Give back each entry exactly as written, apart from the pictures.

* **Stored data**
◆ ◆ ◆
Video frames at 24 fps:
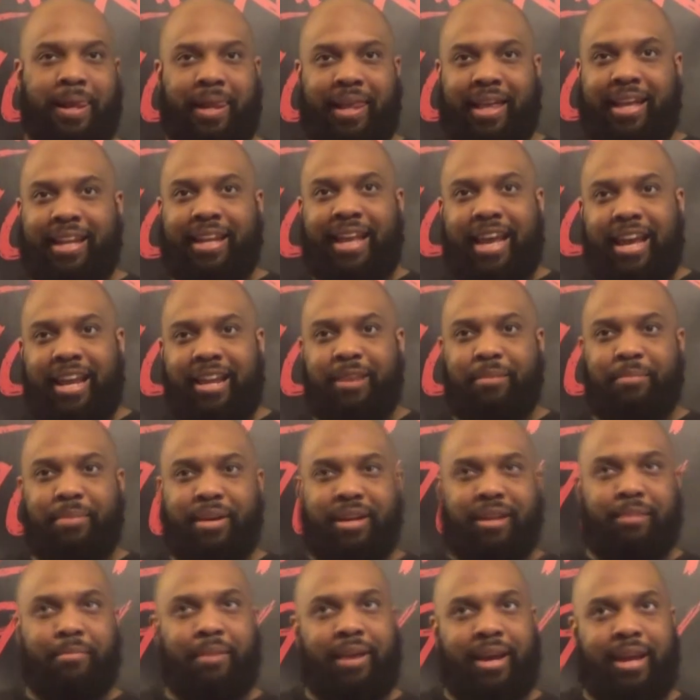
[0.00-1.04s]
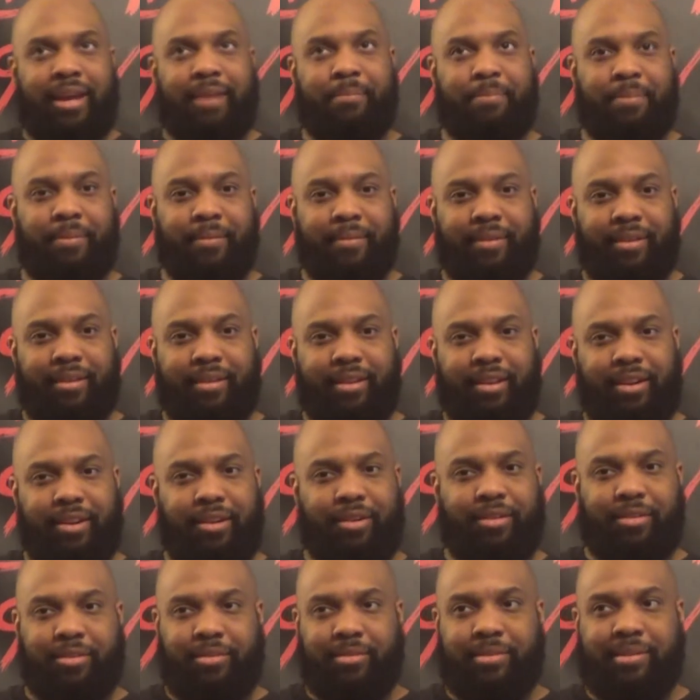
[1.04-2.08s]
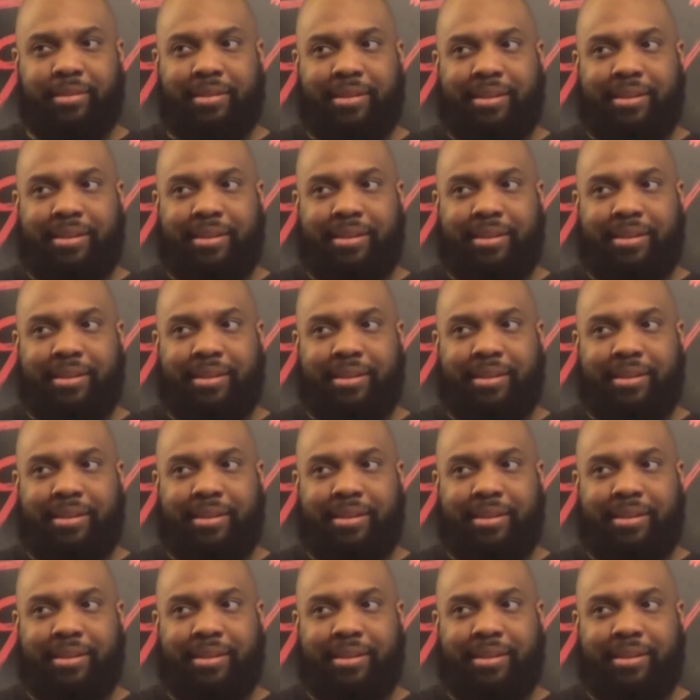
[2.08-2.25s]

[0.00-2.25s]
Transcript: and had him being the main, you know,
◆ ◆ ◆
* **THE ANSWER**
Video frames at 24 fps:
[0.00-1.04s]
[1.04-2.08s]
[2.08-2.25s]

[0.00-2.25s]
Transcript: and had him being the main, you know,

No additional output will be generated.